Taking advantage of strong oil prices, now around $109 a barrel, Total has made the highest investments in its history over the past three years, drilling in areas that are hard and costly to explore.
“We’ve been through the past years developing a strategy based on relaunching an important investment programme. We considered that Total was lacking reserves and production,” Chief Executive Christophe de Margerie said on Monday.
He told the group’s annual investor day conference in London that this had been reducing Total’s free cash flow before divestments and added that the company needed to return to a capital spending policy more in line with its size.
“I call it a soft landing,” De Margerie said.
The group’s organic capital expenditure between 2015 and 2017 will fall to $24 billion (14 billion pounds) - $25 billion per year, down from around $28 billion in 2013, chief financial officer Patrick de La Chevardiere said.
Societe Generale analysts said in a note that Total’s upstream capital spending of $23 billion in 2013 (and total spending of $28 billion) represented an all-time high for the group and compared with exploration and production expenses of $4.7 billion 10 years ago, and $13 billion spent in 2008.
One reason behind the capital spending cut was a decision to pull out of the long-delayed Voyageur Upgrader oil sands projects in Canada, CFO de La Chevardiere added.
Investors were eager to know how the higher net cash flow available, which its CFO said would stand at about $15 billion by 2017, would translate into dividends.
The group did not elaborate on where the dividend could stand, saying the group would stick to a policy of “competitive returns to shareholders”.
Its policy has been to distribute half of its net adjusted profits to shareholders, which would suggest higher dividends will be possible as capital spending tapers down.
“In the long-term strategy of Total there is this wish to keep our free cash at a sufficient level, to keep this strategy of competitive dividend for shareholders. At the same time we don’t intend to have a negative gearing just to have free cash, we still need to invest,” De Margerie said.
Shares in the group, Europe’s No. 2 integrated oil and gas company by market value after Royal Dutch Shell, were up 1.2 percent by 1015 GMT, outperforming a slight decline in the European oil & gas sector.
The group also confirmed an oil and gas production target of 2.6 million barrels of oil equivalent per day (boepd) in 2015, and a potential for 3 million boepd in output in 2017.
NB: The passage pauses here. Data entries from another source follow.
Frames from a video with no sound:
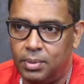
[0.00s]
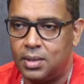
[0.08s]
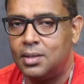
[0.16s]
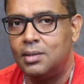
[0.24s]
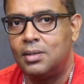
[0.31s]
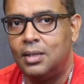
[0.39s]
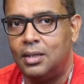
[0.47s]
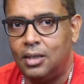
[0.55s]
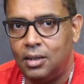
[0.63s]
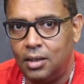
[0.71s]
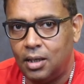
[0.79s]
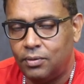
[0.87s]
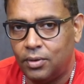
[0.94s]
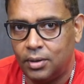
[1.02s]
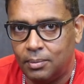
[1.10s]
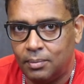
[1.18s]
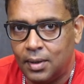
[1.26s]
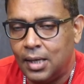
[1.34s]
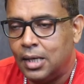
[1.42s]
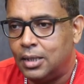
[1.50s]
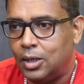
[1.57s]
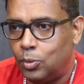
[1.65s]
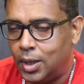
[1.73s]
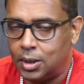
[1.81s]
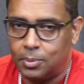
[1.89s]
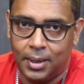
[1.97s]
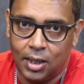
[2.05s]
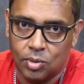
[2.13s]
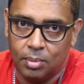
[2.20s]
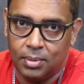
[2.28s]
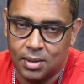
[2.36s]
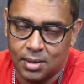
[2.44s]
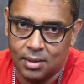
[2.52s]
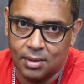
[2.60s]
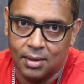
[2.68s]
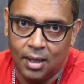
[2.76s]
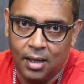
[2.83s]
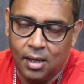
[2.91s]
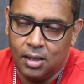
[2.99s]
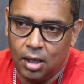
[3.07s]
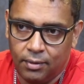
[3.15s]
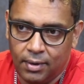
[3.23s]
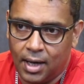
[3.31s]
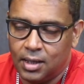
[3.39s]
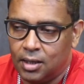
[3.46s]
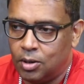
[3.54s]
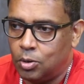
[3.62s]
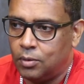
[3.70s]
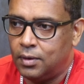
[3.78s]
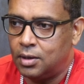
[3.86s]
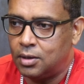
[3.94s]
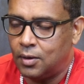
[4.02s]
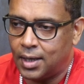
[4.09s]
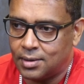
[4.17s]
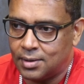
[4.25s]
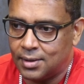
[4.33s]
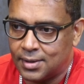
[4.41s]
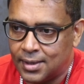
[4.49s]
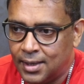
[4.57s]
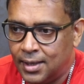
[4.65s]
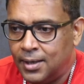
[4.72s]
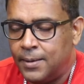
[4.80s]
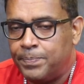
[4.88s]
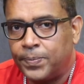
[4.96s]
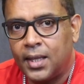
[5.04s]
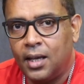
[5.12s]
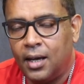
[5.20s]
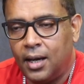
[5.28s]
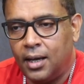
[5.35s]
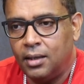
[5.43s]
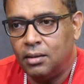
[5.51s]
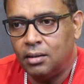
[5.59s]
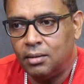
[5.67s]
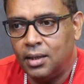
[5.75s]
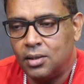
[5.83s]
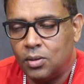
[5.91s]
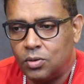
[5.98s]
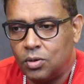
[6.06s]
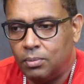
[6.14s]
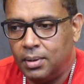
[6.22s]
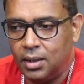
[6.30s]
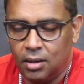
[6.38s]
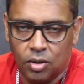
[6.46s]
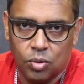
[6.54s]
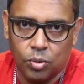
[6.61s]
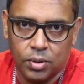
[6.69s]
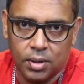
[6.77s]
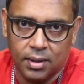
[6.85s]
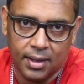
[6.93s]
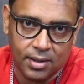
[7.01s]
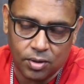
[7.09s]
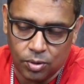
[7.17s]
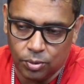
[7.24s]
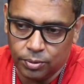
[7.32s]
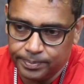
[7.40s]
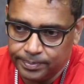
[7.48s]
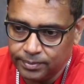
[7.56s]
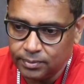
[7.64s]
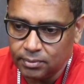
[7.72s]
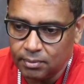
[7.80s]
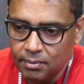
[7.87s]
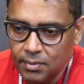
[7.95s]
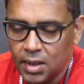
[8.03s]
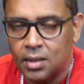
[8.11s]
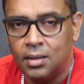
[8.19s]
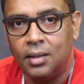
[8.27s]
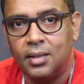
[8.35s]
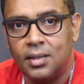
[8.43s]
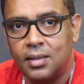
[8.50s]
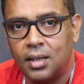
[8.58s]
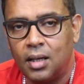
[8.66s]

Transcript: business in India for them, their wealth management business. They've handed it over to Axis. And there's also been issues in that too. There's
Output slid by 2 percent to 2.3 million boepd last year, as Total struggled with a gas leak at the Elgin field in the North Sea, but the group posted its first quarterly rise in production in three years earlier this year.
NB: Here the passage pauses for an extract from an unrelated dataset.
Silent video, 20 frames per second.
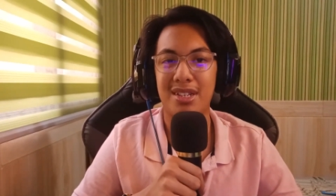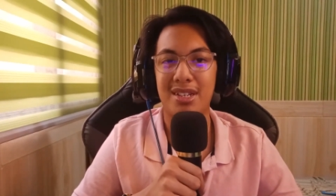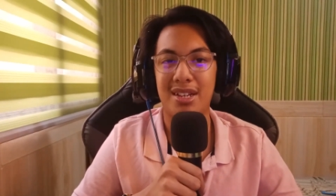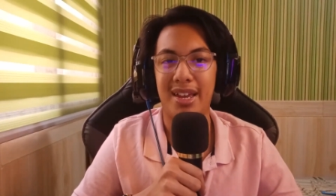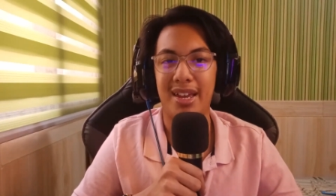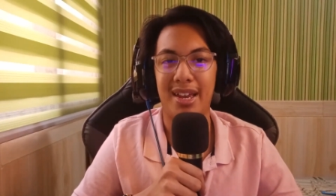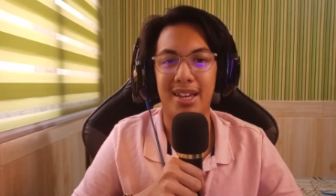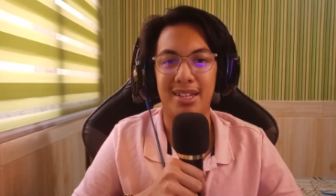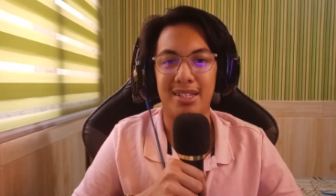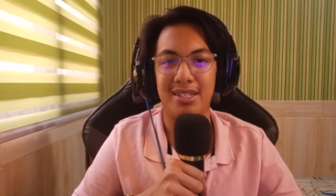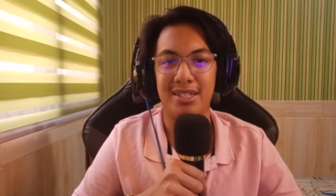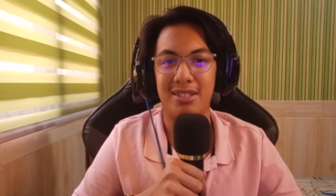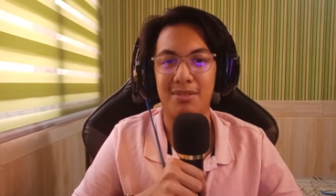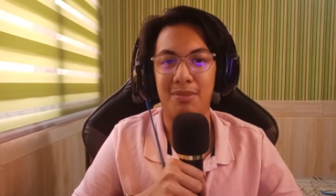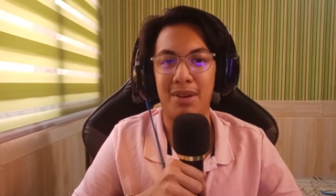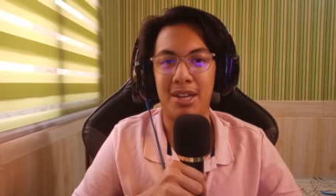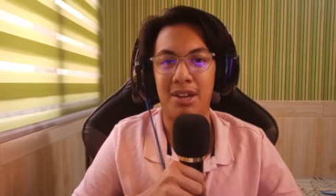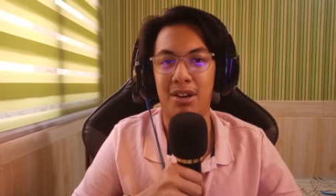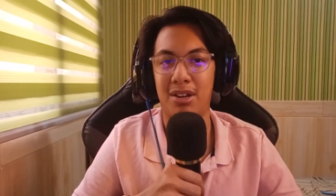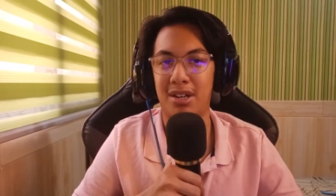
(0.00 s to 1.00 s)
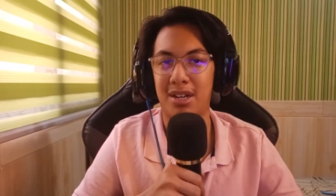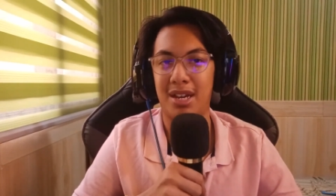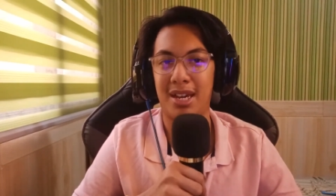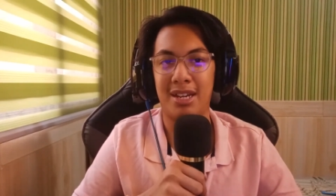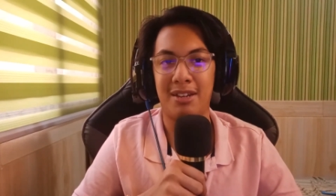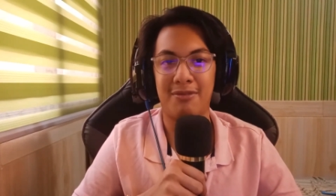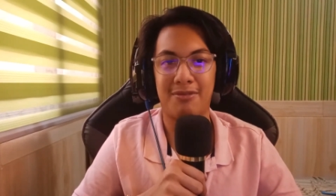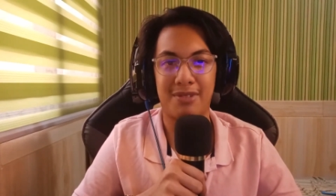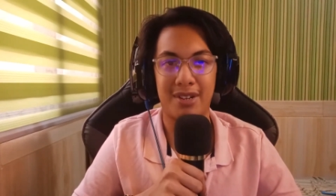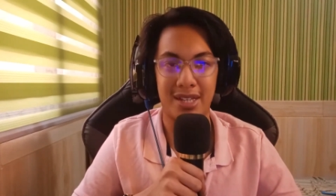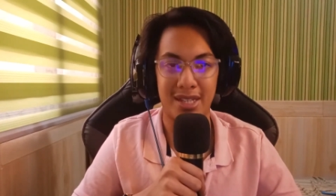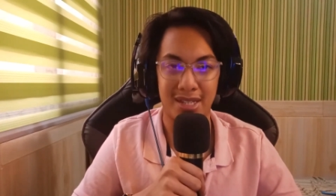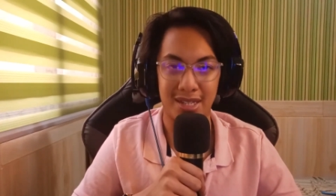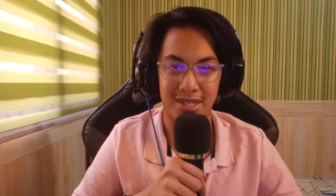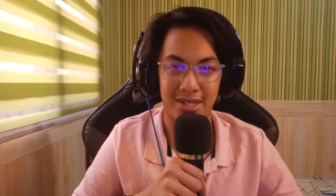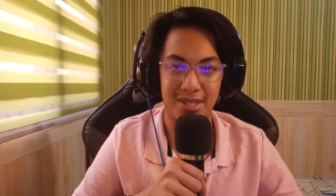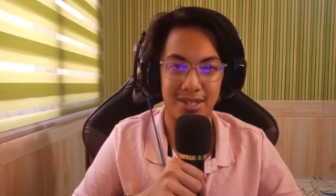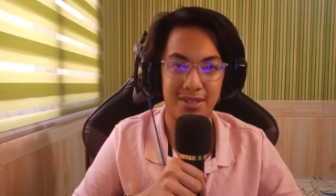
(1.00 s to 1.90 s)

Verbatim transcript: and my online friends.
Total is counting on projects such as the giant Kashagan gas field in Kazakhstan, which started production earlier this month, to meet its production target.
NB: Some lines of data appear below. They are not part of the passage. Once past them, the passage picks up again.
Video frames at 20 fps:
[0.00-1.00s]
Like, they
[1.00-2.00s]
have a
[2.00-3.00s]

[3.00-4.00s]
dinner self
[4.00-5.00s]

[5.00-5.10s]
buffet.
The Ekofisk South project in Norway and Laggan-Tormore off the coast of the Shetland Islands in the North Sea, are also set to start producing next year.
In parallel, its exploration programme continues, with more than 15-high-potential wells planned by the end of 2014, in places such as the Gulf of Mexico, Iraq, Brazil and Angola, the group said.
Its CFO said the group, which has a 2012-2014 asset sale target of $15-20 billion, would be “closer to 20 billion than to 15.”